If you use innodb you should run all inserts in transaction for preventing flushing indexes on each query and use form with multiple VALUES(),(),().
If you use MyIsam you should insert with DELAYED option. Also if you don't remove rows from table it's possible to have concurrent read/write.
For bulk updates you should use transaction because you will get the same effect.
I have batch process when i need to update my db table, around 100000-500000 rows, from uploaded CVS file. Normally it takes 20-30 minutes, sometimes longer.
What is the best way to do ? any good practice on that ? Any suggest would be appreciated
Thanks.
It takes 30 minutes to import 500.000 rows from a CSV?
Have you considered letting MySQL do the hard work? There is LOAD DATA INFILE, which supports dealing with CSV files:
LOAD DATA INFILE 'data.txt' INTO TABLE tbl_name
FIELDS TERMINATED BY ',' ENCLOSED BY '"'
LINES TERMINATED BY '\n';
If the file is not quite in the right shape to be imported right to the target table, you can either use PHP to transform it beforehand, or LOAD it into a "staging" table and let MySQL handle the necessary transformation — whichever is faster and more convenient.
As an additional option, there seems to be a possibility to run MySQL queries asynchronously through the MySQL Native Driver for PHP (MYSQLND). Maybe you can explore that option as well. It would enable you to retain snappy UI performance.
If you're doing a lot of inserts, are you doing bulk inserts? i.e. like this:
INSERT INTO table (col1 col2) VALUES (val1a, val2a), (val1b, val2b), (....
That will dramatically speed up inserts.
Another thing you can do is disable indexing while you make the changes, then let it rebuild the indexes in one go when you're finished.
A bit more detail about what you're doing and you might get more ideas
The PEAR has a package called Benchmark has a Benchmark_Profiler class that can help you find the slowest section of your code so you can optimize.
We had a feature like that in a big application. We had the issue of inserting millions of rows from a csv into a table with 9 indexes.
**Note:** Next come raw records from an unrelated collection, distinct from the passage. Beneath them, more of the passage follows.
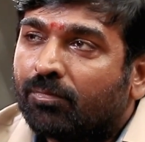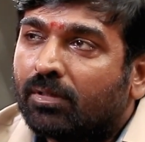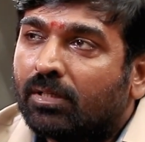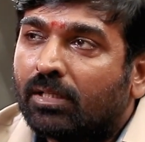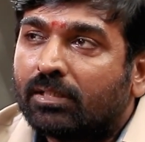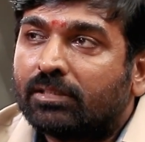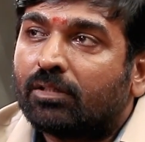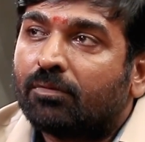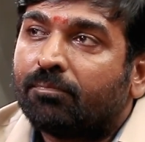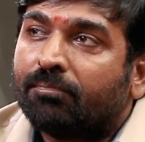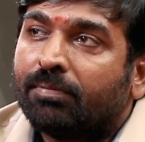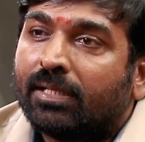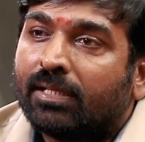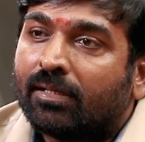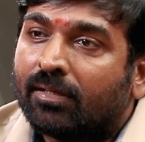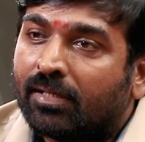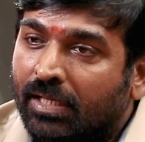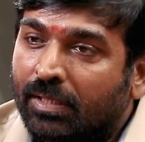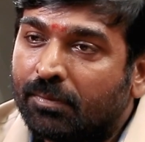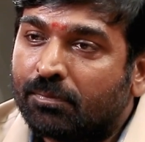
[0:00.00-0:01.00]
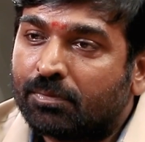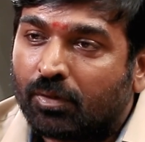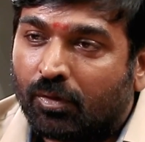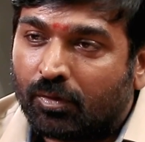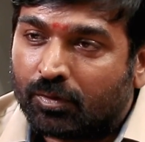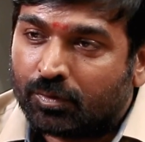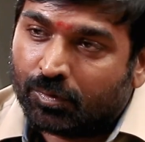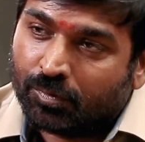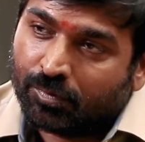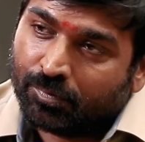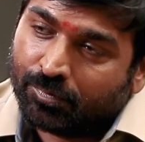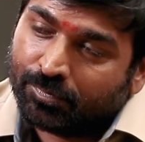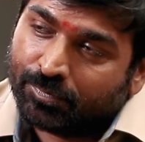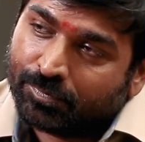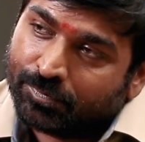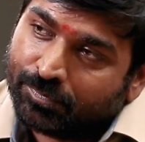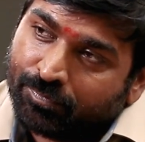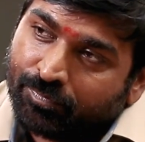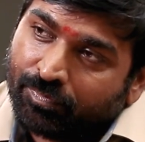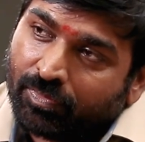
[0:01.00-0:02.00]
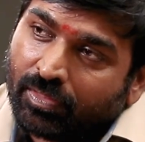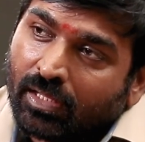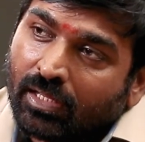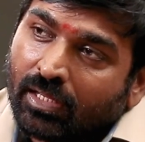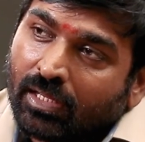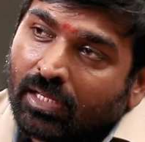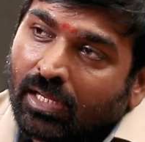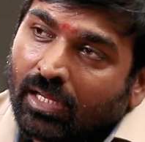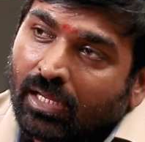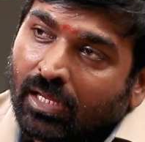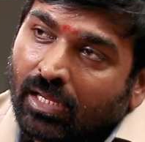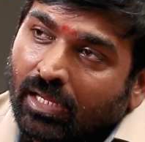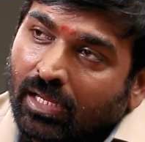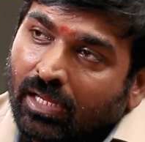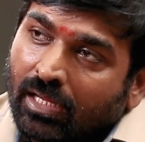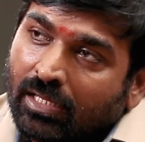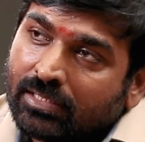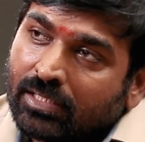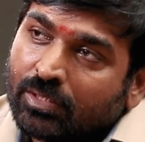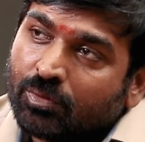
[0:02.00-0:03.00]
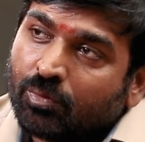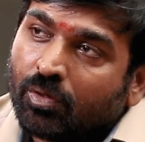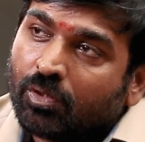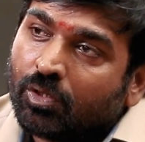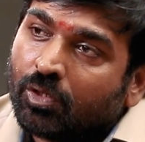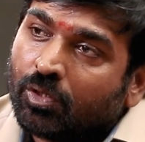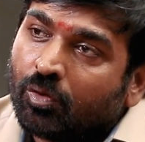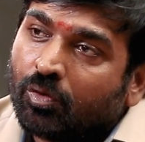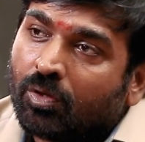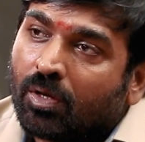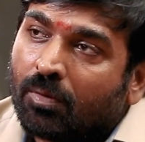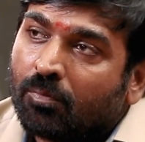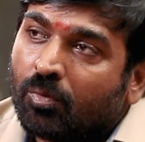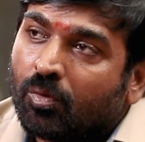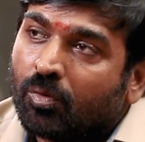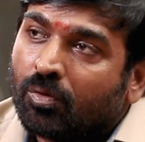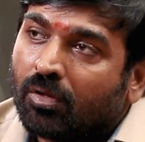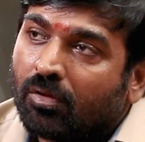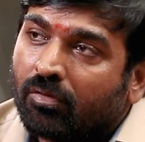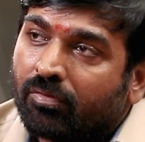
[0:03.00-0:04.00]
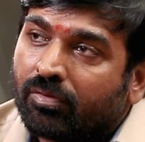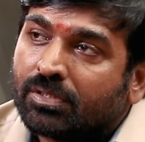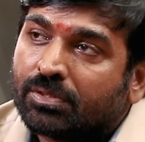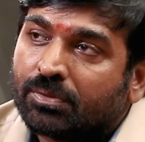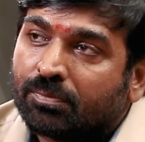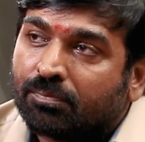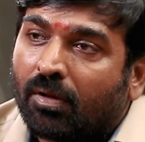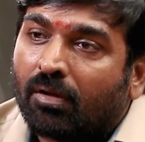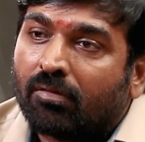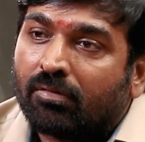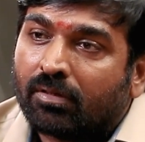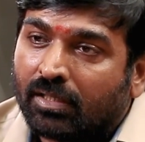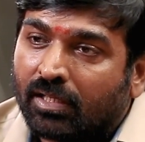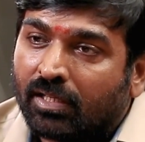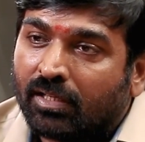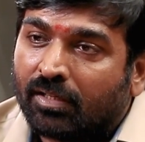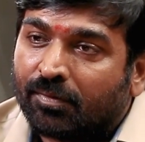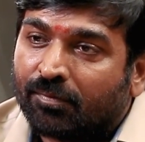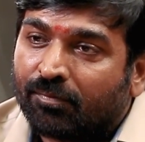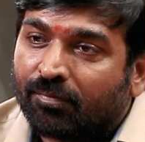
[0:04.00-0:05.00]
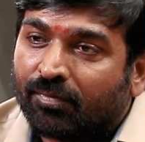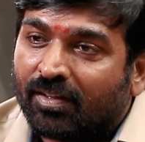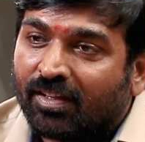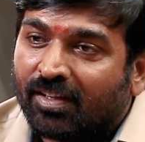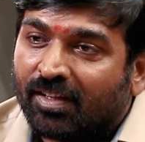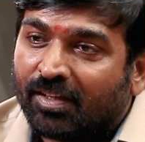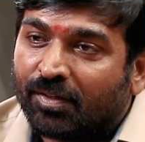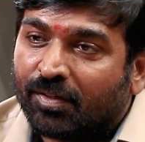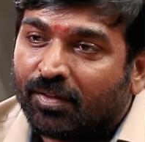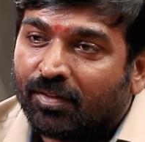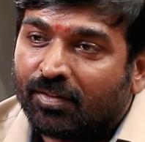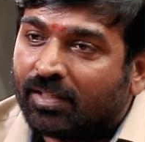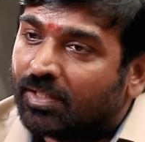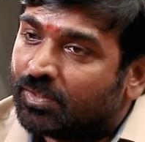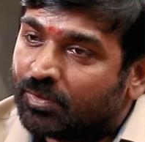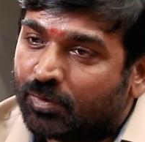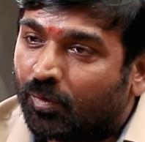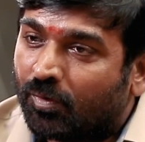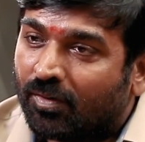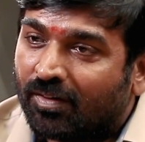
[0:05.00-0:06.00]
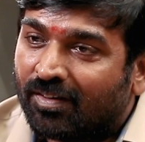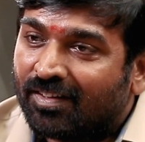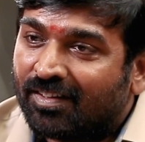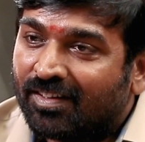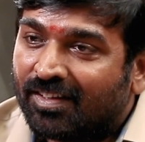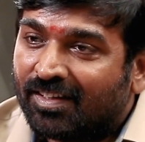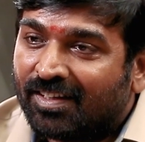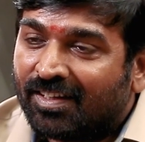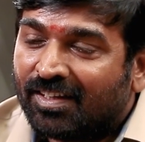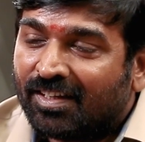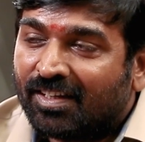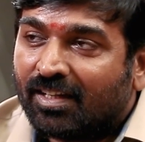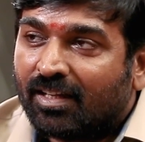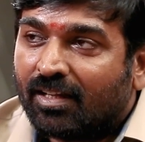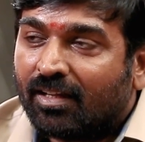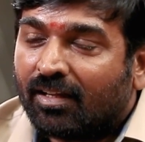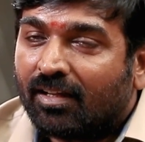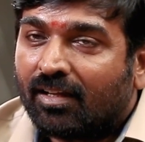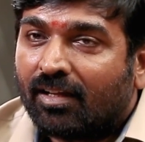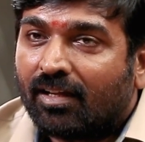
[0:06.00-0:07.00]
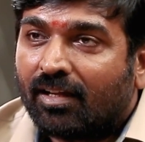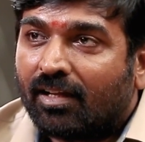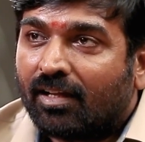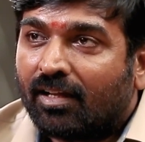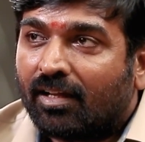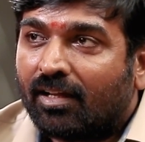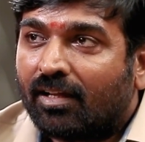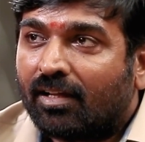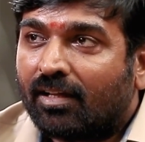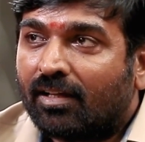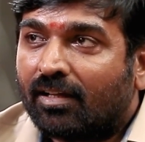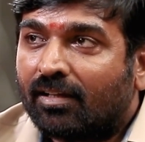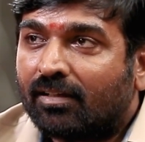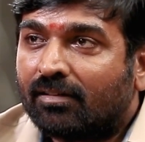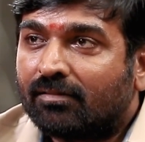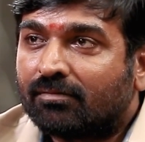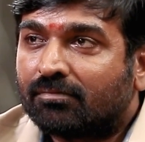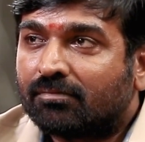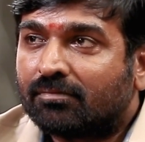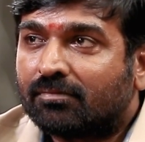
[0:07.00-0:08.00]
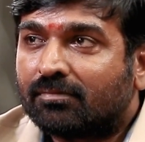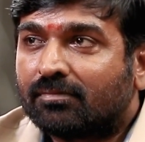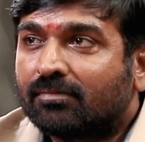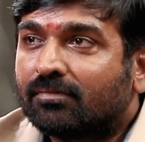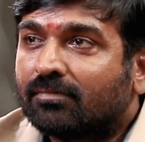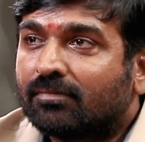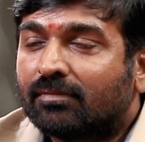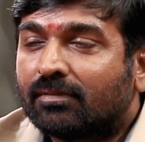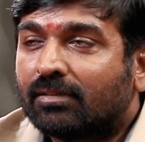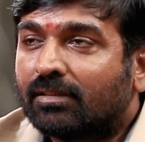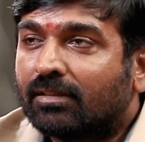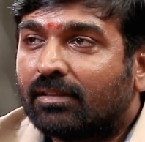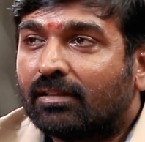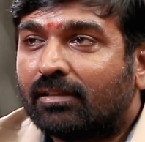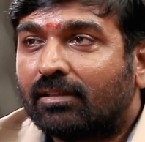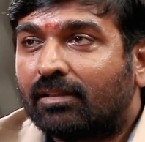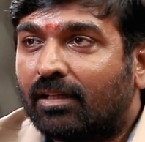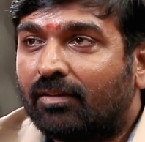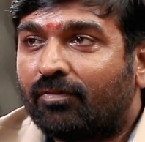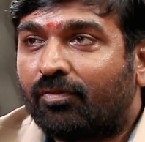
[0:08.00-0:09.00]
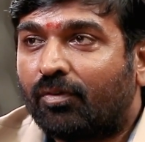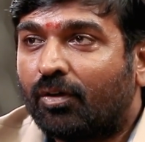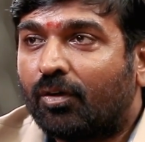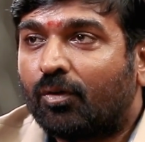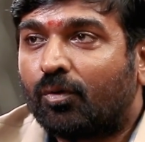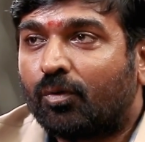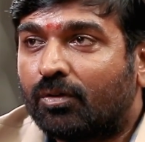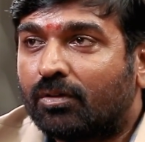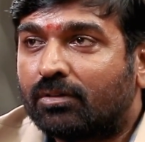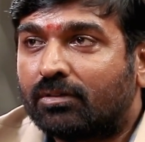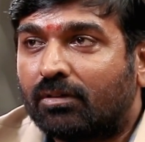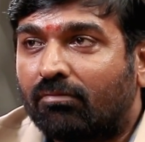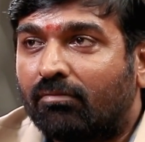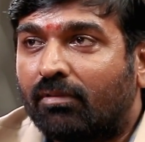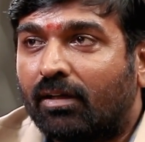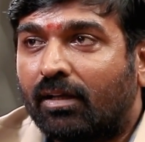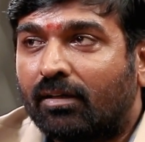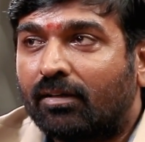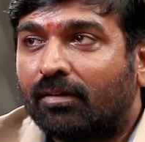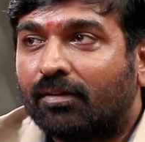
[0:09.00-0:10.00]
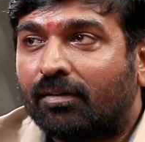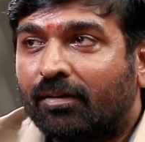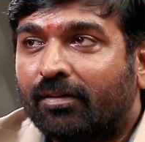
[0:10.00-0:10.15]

Doesn't have big dreams also. He just wanted to come out of his poverty. Uh, that's all. Uh, that fellow was somewhere.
After lots of refactoring we found the ideal way to insert the data was to load it into a [temporary] table with the mysql LOAD DATA INFILE command, do the transformations there and copy the result with multiple insert queries into the actual table (INSERT INTO ... SELECT FROM) processing only 50k lines or so with each query (which performed better than issuing a single insert but YMMV).
I cant do it with cron, coz this is under user control, A user click process buttons and later on can check logs to see process status
When the user presses said button, set a flag in a table in the database. Then have your cron job check for this flag. If it's there, start processing, otherwise don't. I applicable, you could use the same table to post some kind of status update (eg. xx% done), so the user has some feedback about the progress.